>>>>

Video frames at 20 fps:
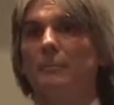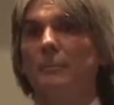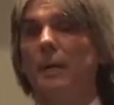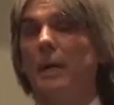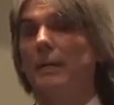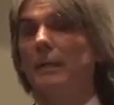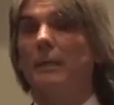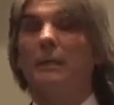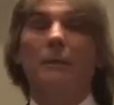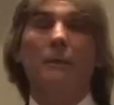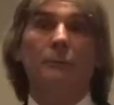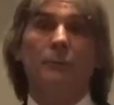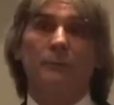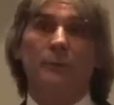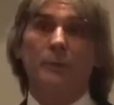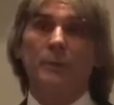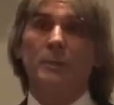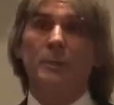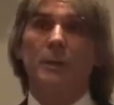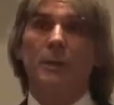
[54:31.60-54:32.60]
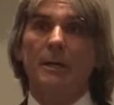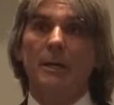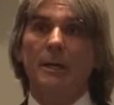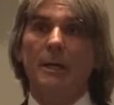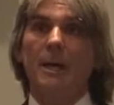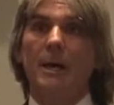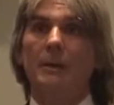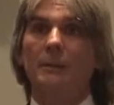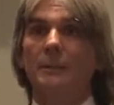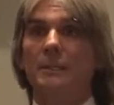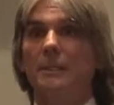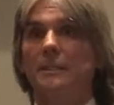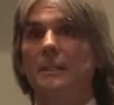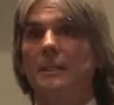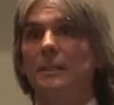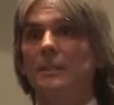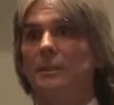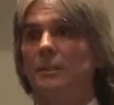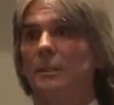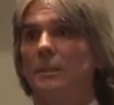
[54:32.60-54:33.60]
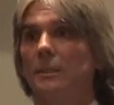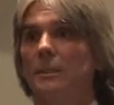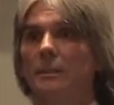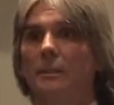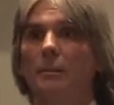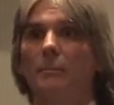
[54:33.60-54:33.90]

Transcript: But if you're starting out and he says, gee,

<<<<

▶ _Task instructions_:
Each record above, in full: return it exactly, pictures excluded.

▶ _Solution to this task_:
Video frames at 20 fps:
[54:31.60-54:32.60]
[54:32.60-54:33.60]
[54:33.60-54:33.90]

Transcript: But if you're starting out and he says, gee,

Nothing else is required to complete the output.